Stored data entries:
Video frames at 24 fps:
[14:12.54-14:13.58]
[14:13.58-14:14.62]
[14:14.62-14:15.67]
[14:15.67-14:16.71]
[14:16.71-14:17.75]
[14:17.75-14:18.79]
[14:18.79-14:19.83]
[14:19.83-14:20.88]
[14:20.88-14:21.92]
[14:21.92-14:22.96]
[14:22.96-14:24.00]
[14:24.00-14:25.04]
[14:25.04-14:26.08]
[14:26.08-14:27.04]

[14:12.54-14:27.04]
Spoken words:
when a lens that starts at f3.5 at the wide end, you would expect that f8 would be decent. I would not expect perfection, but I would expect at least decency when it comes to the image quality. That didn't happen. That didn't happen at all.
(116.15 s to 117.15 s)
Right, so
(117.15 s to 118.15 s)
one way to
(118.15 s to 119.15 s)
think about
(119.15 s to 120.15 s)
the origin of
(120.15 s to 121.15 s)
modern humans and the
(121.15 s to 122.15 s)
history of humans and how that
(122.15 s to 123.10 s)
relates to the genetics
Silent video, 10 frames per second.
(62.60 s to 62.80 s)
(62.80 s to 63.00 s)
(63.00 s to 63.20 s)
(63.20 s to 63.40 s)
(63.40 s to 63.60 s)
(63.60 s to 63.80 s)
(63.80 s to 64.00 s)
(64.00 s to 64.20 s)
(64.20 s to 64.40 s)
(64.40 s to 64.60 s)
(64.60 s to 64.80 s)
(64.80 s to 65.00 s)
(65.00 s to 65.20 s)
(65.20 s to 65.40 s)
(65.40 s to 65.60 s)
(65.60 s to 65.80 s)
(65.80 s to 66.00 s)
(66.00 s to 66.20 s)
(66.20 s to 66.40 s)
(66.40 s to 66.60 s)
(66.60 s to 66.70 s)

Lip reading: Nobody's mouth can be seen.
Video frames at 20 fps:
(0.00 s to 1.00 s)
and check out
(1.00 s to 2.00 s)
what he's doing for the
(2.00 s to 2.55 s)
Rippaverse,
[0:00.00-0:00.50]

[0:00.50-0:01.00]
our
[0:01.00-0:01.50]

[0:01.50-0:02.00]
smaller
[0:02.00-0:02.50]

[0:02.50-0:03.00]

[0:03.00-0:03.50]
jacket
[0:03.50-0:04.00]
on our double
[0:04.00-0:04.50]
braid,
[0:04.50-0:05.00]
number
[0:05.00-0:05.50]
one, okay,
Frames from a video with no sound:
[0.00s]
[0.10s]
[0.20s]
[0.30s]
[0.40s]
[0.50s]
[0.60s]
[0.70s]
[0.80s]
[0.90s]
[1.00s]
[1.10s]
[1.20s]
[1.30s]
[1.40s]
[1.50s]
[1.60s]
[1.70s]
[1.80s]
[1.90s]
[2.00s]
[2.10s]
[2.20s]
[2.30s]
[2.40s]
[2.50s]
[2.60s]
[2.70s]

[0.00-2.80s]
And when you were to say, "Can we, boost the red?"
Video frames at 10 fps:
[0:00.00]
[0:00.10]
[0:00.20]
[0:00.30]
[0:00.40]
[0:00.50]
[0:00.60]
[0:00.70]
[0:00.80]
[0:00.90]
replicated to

#### WHAT IS BEING ASKED
All the entries are to be reproduced verbatim.

#### EXERCISE ANSWER
Video frames at 24 fps:
[14:12.54-14:13.58]
[14:13.58-14:14.62]
[14:14.62-14:15.67]
[14:15.67-14:16.71]
[14:16.71-14:17.75]
[14:17.75-14:18.79]
[14:18.79-14:19.83]
[14:19.83-14:20.88]
[14:20.88-14:21.92]
[14:21.92-14:22.96]
[14:22.96-14:24.00]
[14:24.00-14:25.04]
[14:25.04-14:26.08]
[14:26.08-14:27.04]

[14:12.54-14:27.04]
Spoken words:
when a lens that starts at f3.5 at the wide end, you would expect that f8 would be decent. I would not expect perfection, but I would expect at least decency when it comes to the image quality. That didn't happen. That didn't happen at all.
(116.15 s to 117.15 s)
Right, so
(117.15 s to 118.15 s)
one way to
(118.15 s to 119.15 s)
think about
(119.15 s to 120.15 s)
the origin of
(120.15 s to 121.15 s)
modern humans and the
(121.15 s to 122.15 s)
history of humans and how that
(122.15 s to 123.10 s)
relates to the genetics
Silent video, 10 frames per second.
(62.60 s to 62.80 s)
(62.80 s to 63.00 s)
(63.00 s to 63.20 s)
(63.20 s to 63.40 s)
(63.40 s to 63.60 s)
(63.60 s to 63.80 s)
(63.80 s to 64.00 s)
(64.00 s to 64.20 s)
(64.20 s to 64.40 s)
(64.40 s to 64.60 s)
(64.60 s to 64.80 s)
(64.80 s to 65.00 s)
(65.00 s to 65.20 s)
(65.20 s to 65.40 s)
(65.40 s to 65.60 s)
(65.60 s to 65.80 s)
(65.80 s to 66.00 s)
(66.00 s to 66.20 s)
(66.20 s to 66.40 s)
(66.40 s to 66.60 s)
(66.60 s to 66.70 s)

Lip reading: Nobody's mouth can be seen.
Video frames at 20 fps:
(0.00 s to 1.00 s)
and check out
(1.00 s to 2.00 s)
what he's doing for the
(2.00 s to 2.55 s)
Rippaverse,
[0:00.00-0:00.50]

[0:00.50-0:01.00]
our
[0:01.00-0:01.50]

[0:01.50-0:02.00]
smaller
[0:02.00-0:02.50]

[0:02.50-0:03.00]

[0:03.00-0:03.50]
jacket
[0:03.50-0:04.00]
on our double
[0:04.00-0:04.50]
braid,
[0:04.50-0:05.00]
number
[0:05.00-0:05.50]
one, okay,
Frames from a video with no sound:
[0.00s]
[0.10s]
[0.20s]
[0.30s]
[0.40s]
[0.50s]
[0.60s]
[0.70s]
[0.80s]
[0.90s]
[1.00s]
[1.10s]
[1.20s]
[1.30s]
[1.40s]
[1.50s]
[1.60s]
[1.70s]
[1.80s]
[1.90s]
[2.00s]
[2.10s]
[2.20s]
[2.30s]
[2.40s]
[2.50s]
[2.60s]
[2.70s]

[0.00-2.80s]
And when you were to say, "Can we, boost the red?"
Video frames at 10 fps:
[0:00.00]
[0:00.10]
[0:00.20]
[0:00.30]
[0:00.40]
[0:00.50]
[0:00.60]
[0:00.70]
[0:00.80]
[0:00.90]
replicated to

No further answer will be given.